Hafız Mustafa 1864’ün Türk gastronomisi adına dünyaya sunduğu temsilleri ve gelecek hedefleri konuşmak üzere yönetim kurulu başkan vekili Emre Ongurlar ile bir araya geldik.
Şekerlemelerden lokumlara, baklavadan kadayıfa, hamur işlerinden sütlü tatlılara kadar Türk mutfağına ait geleneksel tatları dünyaya tanıtmaya adanmış 160 yıl… Hafız Mustafa’nın mirası bugün Dubai ve Londra’da açılan yeni mağazalarla yaşamaya devam ediyor. Hafız Mustafa 1864 Yönetim Kurulu Başkan Vekili Emre Ongurlar ile bir araya gelerek, markanın Türk gastronomisi adına dünyaya sunduğu temsilleri, Londra’daki üretim merkezlerini, gelenekten kopmadan sunduğu yeni lezzetleri ve gelecek hedeflerini konuştuk.
Biz geleneksel ürünlerimizi müşterilerimizin beğenisine sunuyor, kültürümüzü oraya yansıtıyoruz. Yolun başında bir ilgiyle karşılaşacağımızı biliyorduk öyle de oldu ve hâlâ devam ediyor. Müşterilerimizi memnun etmek için elimizden geleni yapıyor ve bu ilginin haklı gururunu yaşıyoruz.
Yabancı bir müşterimiz menüyü açtığı zaman Türk lokumu, Türk baklavası, Türk kahvesi gibi geleneksel lezzetler görüyor. Bu kültürü en güzel şekilde temsil etmeye çalışıyoruz. Geleneksel yöntemlere sadık kalarak sunduğumuz lezzetlerin yanı sıra yazı karakteri ve ambalajlarımız, dekorasyonda gördüğünüz tüm detaylar, 1860’ların ruhunu yansıtıyor ve bunlar ezbere yapılmış şeyler değil. Menümüzü oluştururken de dekorasyonumuzu oluştururken de tarihçilere danıştık. Uzun bir çalışma neticesinde kararlar verdik. Kendimizi bir kültür elçisi olarak görüyoruz.

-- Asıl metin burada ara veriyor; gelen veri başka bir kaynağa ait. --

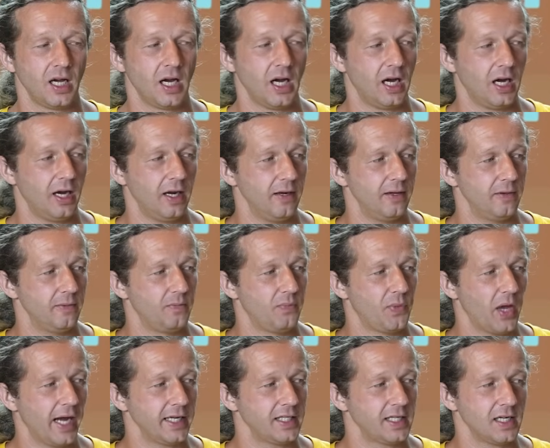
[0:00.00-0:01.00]
I
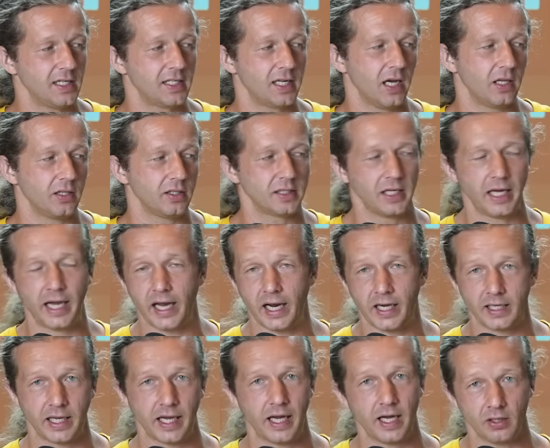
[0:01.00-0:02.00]
I didn't tell it to
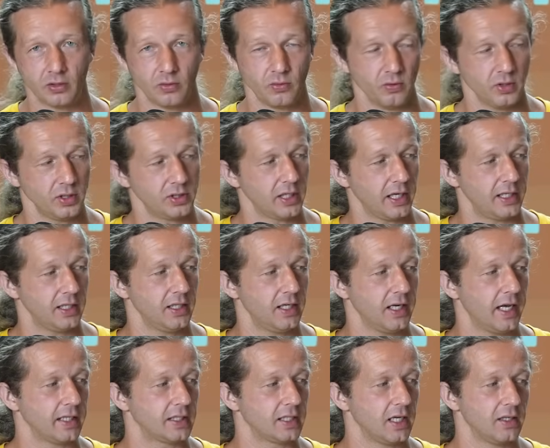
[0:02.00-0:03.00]
add categories. I
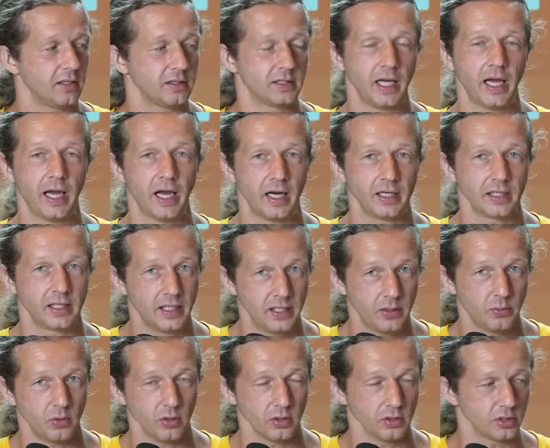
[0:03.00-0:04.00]
didn't tell it to add
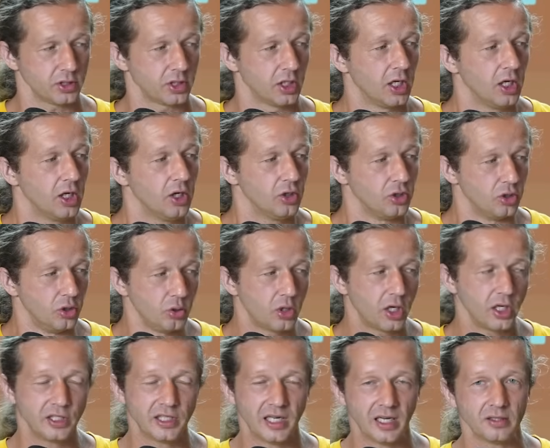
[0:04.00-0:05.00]
keywords. You
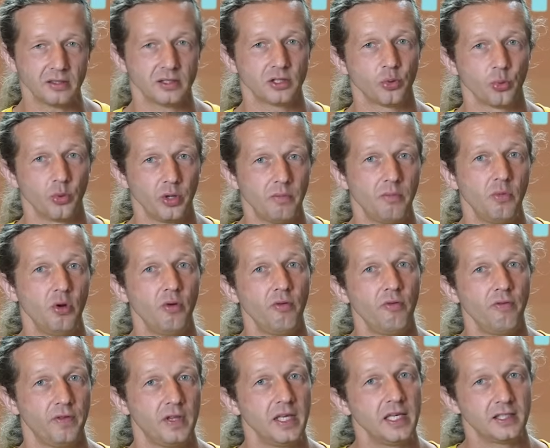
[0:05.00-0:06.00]
can tell it to
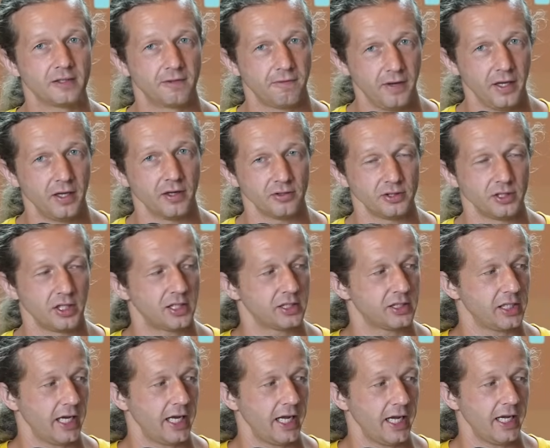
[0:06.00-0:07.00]
remove these fields. You can
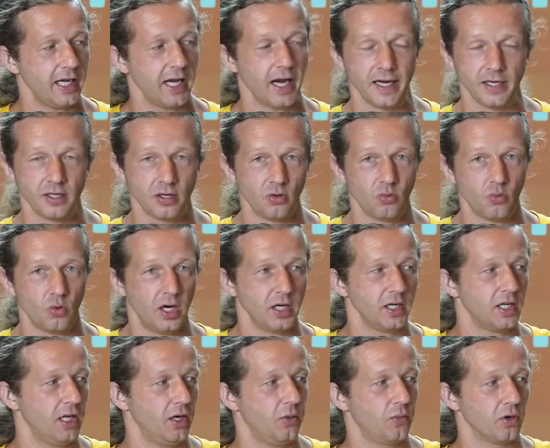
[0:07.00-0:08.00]
say, hey, I don't want
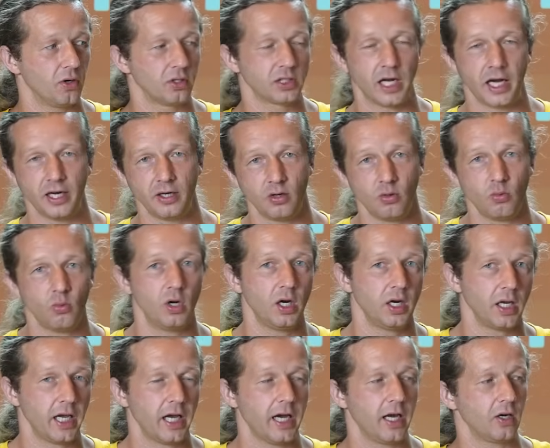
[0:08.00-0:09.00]
keywords. I don't
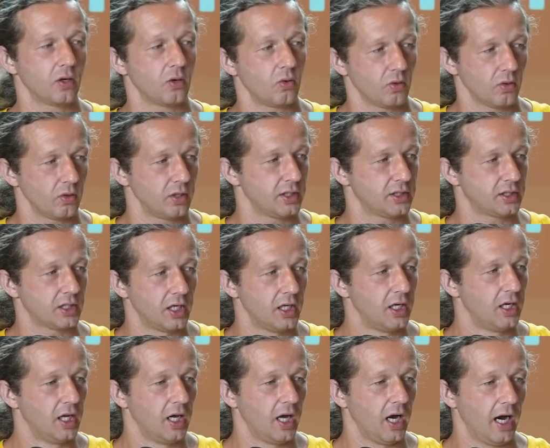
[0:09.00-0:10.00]
want categories.
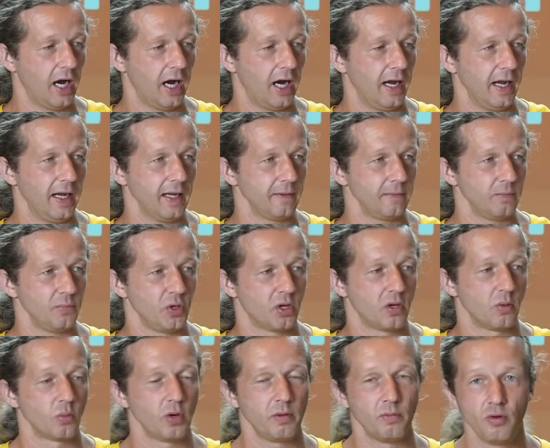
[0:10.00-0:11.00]
I you
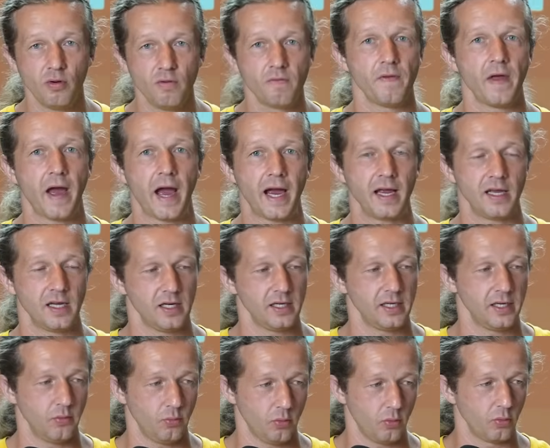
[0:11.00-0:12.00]
can remove that
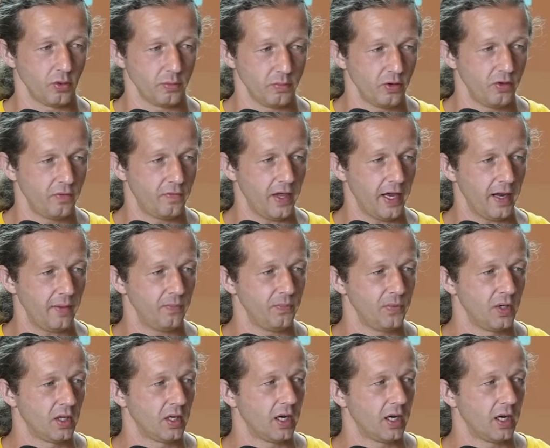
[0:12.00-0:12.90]
and it will remove them.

Biz hep Hafız Mustafa ustamızı örnek aldık. Bugünkü poğaçanın ve açmanın da mucidi… Ustamız haberleşme ve ulaşımın çok zor olduğu günlerde 1926 ile 1938 yıllarının zor şartlarında Avrupa’da 11 tane altın madalya kazanmış. O yarışmalardan haberdar olmak, hammaddeyi temin etmek, oraya götürmek ve madalyalar kazanmak ne büyük iş…

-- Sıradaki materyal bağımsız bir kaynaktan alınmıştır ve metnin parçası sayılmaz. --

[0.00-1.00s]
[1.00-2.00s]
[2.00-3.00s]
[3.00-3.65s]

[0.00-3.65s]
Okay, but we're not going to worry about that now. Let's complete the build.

Yine o yıllarda Fransa’da, Belçika’da yapılan şeker olimpiyatlarında kazandığı diplomalar var. Biz de ustamızın yolundan gitmeyi kendimize misyon edindik ve markamızı, vatanımızı, milletimizi dünyanın en güzel ülkelerinde, en güzel şehirlerinde temsil etmek için gayretle çalışmaya devam edeceğiz.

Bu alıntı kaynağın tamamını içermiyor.